PROBLEM STATEMENT> From the entries that follow, extract each line holding the string "frames".

▼

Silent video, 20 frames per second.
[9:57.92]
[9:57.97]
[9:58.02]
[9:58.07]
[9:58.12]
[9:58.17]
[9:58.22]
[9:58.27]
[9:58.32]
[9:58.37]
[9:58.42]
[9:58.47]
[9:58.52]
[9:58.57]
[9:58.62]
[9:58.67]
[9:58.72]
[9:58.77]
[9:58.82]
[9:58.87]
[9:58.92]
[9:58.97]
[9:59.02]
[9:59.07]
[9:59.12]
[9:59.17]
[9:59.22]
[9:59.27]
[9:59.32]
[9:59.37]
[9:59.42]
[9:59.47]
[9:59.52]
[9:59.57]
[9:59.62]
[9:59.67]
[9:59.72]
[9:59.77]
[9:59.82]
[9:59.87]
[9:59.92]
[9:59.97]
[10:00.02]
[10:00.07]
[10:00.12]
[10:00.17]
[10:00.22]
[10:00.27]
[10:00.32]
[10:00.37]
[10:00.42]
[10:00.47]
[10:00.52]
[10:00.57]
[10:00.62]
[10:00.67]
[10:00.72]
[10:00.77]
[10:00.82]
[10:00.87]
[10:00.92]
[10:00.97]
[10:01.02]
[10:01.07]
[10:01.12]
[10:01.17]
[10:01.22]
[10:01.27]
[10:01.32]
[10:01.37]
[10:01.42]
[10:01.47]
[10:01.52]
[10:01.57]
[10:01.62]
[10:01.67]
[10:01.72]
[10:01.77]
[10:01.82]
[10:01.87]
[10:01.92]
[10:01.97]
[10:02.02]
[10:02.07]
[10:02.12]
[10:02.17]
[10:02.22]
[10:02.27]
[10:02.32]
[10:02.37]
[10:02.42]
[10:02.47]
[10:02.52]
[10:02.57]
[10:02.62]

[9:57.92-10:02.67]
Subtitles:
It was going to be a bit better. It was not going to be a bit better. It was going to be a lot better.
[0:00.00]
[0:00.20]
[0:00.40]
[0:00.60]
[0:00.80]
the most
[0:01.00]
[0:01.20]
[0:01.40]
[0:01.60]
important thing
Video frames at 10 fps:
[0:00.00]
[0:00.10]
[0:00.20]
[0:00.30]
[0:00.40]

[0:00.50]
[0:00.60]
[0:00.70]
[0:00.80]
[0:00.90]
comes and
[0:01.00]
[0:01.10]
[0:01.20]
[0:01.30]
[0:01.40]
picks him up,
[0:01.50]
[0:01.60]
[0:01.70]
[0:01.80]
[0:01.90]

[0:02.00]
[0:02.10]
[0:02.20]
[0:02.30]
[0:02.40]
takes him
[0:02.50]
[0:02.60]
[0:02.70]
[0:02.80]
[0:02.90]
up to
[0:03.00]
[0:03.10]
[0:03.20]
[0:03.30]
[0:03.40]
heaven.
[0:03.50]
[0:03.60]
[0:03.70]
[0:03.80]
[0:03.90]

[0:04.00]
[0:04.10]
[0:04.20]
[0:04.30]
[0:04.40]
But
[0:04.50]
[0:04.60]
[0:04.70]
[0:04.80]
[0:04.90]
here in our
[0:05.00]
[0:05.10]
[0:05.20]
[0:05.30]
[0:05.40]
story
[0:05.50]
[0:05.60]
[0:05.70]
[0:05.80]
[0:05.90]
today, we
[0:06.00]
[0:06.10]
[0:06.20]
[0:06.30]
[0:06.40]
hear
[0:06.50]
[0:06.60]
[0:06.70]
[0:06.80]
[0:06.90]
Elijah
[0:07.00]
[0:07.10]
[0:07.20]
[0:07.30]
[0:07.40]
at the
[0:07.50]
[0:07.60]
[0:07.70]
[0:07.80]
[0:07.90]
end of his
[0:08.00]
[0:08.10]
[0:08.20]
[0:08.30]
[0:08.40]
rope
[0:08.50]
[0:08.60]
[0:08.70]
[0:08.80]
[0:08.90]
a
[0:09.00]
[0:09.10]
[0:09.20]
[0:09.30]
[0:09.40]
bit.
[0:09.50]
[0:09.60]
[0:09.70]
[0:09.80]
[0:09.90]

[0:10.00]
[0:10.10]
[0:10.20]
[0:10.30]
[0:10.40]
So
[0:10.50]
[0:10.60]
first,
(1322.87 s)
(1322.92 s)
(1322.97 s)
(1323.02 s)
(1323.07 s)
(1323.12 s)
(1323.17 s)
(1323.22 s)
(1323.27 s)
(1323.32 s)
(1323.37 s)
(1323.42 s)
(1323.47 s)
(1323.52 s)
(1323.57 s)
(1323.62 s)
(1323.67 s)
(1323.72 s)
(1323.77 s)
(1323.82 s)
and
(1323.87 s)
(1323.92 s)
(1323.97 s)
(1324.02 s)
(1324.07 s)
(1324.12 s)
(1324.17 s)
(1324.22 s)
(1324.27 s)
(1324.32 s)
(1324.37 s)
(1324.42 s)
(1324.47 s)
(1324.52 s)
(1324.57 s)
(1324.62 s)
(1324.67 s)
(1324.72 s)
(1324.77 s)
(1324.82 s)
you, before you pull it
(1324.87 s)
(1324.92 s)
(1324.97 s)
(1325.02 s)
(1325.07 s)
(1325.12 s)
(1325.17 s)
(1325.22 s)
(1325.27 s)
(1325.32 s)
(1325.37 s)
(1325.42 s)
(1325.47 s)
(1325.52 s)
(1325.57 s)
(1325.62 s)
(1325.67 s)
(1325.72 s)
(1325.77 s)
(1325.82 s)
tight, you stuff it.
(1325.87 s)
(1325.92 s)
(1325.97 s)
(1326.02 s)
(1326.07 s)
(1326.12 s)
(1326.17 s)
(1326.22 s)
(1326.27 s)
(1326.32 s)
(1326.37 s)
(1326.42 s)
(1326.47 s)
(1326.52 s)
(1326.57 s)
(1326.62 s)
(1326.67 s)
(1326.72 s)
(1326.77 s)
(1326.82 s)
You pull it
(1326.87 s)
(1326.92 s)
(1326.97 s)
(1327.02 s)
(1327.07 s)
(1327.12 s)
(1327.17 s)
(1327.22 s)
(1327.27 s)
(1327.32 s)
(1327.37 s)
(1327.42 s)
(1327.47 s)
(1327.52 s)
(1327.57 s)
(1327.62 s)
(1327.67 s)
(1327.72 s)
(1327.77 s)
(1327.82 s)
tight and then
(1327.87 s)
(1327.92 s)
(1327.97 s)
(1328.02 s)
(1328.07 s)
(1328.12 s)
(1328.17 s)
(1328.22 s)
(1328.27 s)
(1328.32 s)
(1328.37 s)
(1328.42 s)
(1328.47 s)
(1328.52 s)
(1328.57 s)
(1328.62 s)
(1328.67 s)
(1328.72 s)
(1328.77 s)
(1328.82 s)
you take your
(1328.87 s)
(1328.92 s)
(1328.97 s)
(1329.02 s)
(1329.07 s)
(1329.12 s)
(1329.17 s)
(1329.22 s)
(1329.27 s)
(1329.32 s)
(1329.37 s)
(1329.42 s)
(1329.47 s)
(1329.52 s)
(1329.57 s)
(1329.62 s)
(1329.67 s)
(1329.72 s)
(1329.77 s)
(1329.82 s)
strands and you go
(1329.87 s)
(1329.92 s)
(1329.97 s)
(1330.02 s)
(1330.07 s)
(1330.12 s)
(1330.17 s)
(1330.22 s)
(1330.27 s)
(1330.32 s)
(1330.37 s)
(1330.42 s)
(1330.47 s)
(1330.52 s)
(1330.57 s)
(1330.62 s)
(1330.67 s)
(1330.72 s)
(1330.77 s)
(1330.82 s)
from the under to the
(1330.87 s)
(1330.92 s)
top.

▲

RESPONSE BOX>
Silent video, 20 frames per second.
Video frames at 10 fps:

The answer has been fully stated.